1. To form your own system

In trading systems, there is no holy grail.

We can see that short-term masters like Ram Williams and CIS have very good long-term actual combat records. The former's books have also sold a lot, but I have not seen a second Williams, because everyone's mentality and system change slightly, and the trading results are very different. Therefore, if you want to wear the crown, you must bear its weight. Form a trading system of your own, enjoy its benefits, accept its shortcomings, constantly summarize the market rules, and constantly repair it to succeed.

2. Understand the profit and loss ratio

In the trading system, the profit-loss ratio is the most important content. The real profit formula is: profit-loss-handling fee>0. There are three basic modes in trading. The first two are:

One is high profit-loss ratio + low winning rate + low frequency. Trend tracking, medium and long term. For example, a fat otaku Bitcoin with a principal of 100,000 yuan achieved a small goal in the 2021 bull market, which is actually a trend trader.

The second is low profit-loss ratio + high winning rate + high frequency. In the short-term expert mode, the profit-loss ratio is often 1:1, which is very bad. Only some legendary figures can do it. I don’t think I can do it. There is another type of people in this industry who seem to be quantitative high-frequency traders who eat the exchange fee spread. They are relatively high-end and generally don’t teach others. Each exchange will ban this type of person once they find one. Ordinary users don’t need to understand it.

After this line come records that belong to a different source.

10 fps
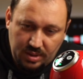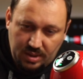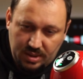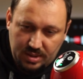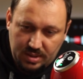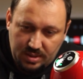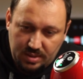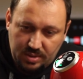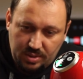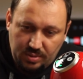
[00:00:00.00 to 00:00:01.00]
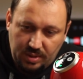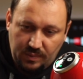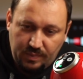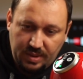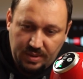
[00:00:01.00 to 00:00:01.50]
glass, you'll
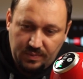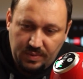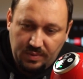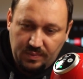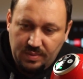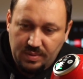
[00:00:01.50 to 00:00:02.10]
have better view.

The third is the terrifying profit-loss ratio + medium winning rate + extremely low frequency. The thousand times I talked about is my own classification, called the third category, which is also a unique benefit in the cryptocurrency circle:

For a 300U order, the maximum loss I can accept is 300U. I can open an order many times according to my method of opening an order above, but as long as I win any time, my profit and loss ratio will be terrible. For example, the 46U order has been up to 25,000U. If the website does not cause trouble, it can reach 50,000U, which is nearly 1,000 times. With this kind of profit and loss, plus I only open orders at key positions, it doesn’t matter if the winning rate is below 10% - do you think it’s easy to get a winning rate below 10%? It’s impossible to have a winning rate of only 10% even with your eyes closed.

Big data shows that the winning rate of retail investors is around 33%.

In fact, from the perspective of comprehensive strategy and tactics, a system with a high win rate and low profit and loss ratio, a system with a low win rate and high profit and loss ratio, and my system can all be successful. Therefore, there is no need to dogmatically believe that there is only one way, a low win rate and a high profit and loss ratio. The profit and loss ratio must be above 3:1. A 10% win rate or a 90% win rate can create a successful trading system.

Since both high and low winning rates can be successful, there is no need to worry about whether to do long-term or short-term trading. You can even mix the two. What is important is to find a trading method that suits you when the strategies and tactics of the transaction are well matched.